[Records from a dataset]
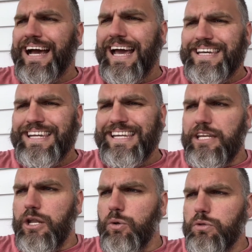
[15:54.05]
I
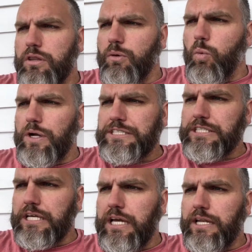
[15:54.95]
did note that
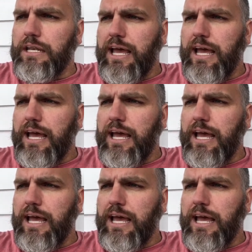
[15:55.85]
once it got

==

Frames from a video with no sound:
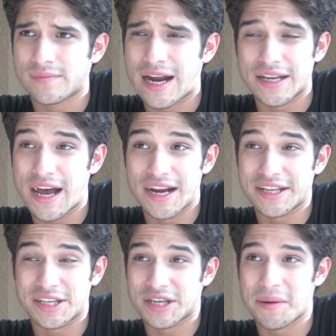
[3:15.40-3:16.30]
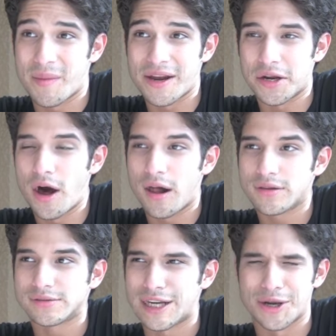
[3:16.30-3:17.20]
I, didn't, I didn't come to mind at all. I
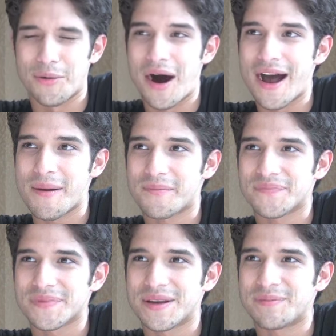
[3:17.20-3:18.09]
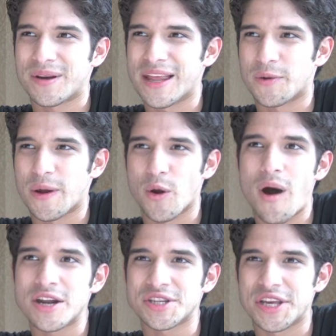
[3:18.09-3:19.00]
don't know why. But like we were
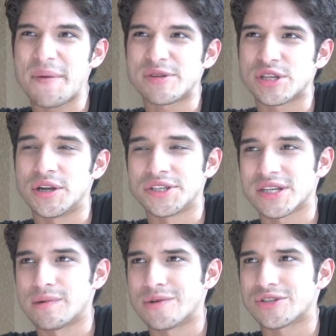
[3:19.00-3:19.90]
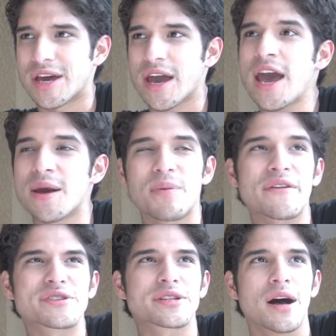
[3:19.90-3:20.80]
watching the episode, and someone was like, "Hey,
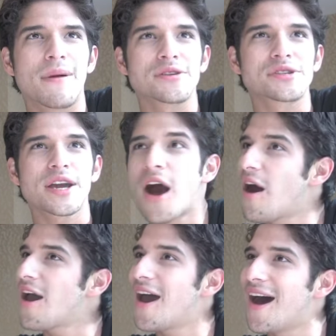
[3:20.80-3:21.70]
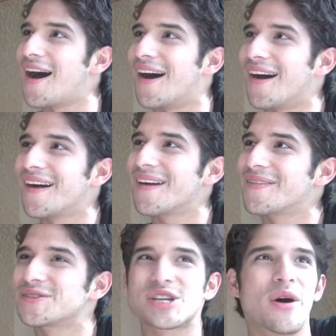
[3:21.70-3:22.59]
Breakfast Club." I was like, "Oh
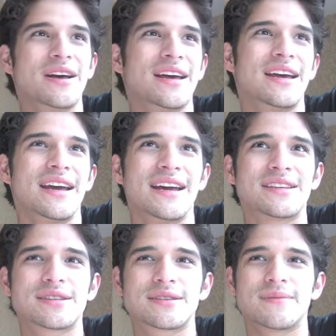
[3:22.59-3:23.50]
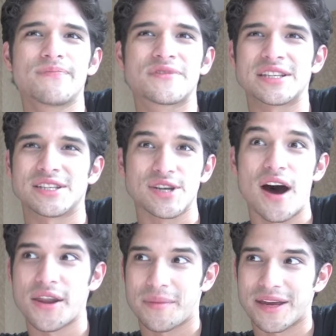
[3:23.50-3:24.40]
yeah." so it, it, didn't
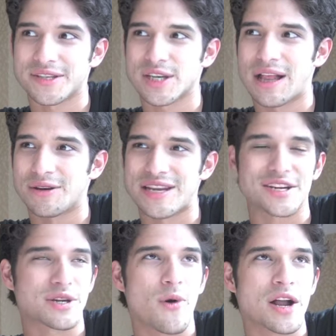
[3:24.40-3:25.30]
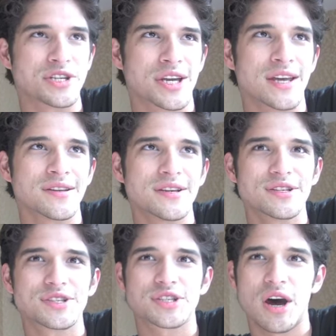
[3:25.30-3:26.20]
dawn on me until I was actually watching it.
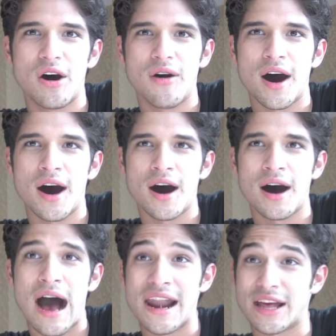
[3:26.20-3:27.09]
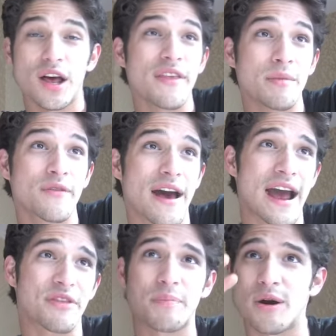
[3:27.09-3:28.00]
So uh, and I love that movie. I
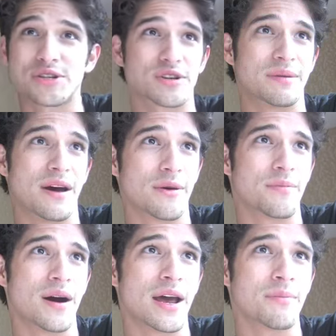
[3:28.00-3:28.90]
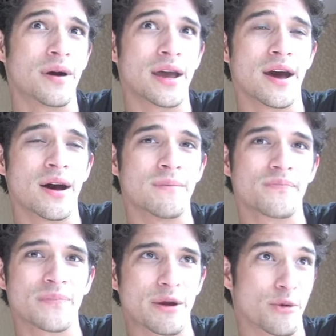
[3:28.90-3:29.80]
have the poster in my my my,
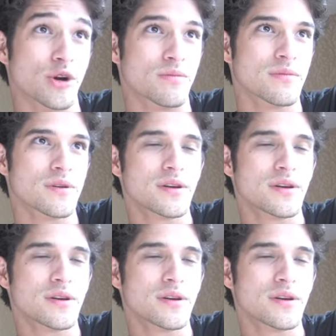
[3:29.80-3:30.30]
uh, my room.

--

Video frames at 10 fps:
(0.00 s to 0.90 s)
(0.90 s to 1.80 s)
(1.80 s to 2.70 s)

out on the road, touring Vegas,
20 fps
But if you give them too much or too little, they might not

| About this task |
Skipping every picture, transcribe exactly the lines above from the one containing "[3:18.09-3:19.00]" through the one containing "[3:26.20-3:27.09]", both included.

| Solution for this problem |
[3:18.09-3:19.00]
don't know why. But like we were
[3:19.00-3:19.90]
[3:19.90-3:20.80]
watching the episode, and someone was like, "Hey,
[3:20.80-3:21.70]
[3:21.70-3:22.59]
Breakfast Club." I was like, "Oh
[3:22.59-3:23.50]
[3:23.50-3:24.40]
yeah." so it, it, didn't
[3:24.40-3:25.30]
[3:25.30-3:26.20]
dawn on me until I was actually watching it.
[3:26.20-3:27.09]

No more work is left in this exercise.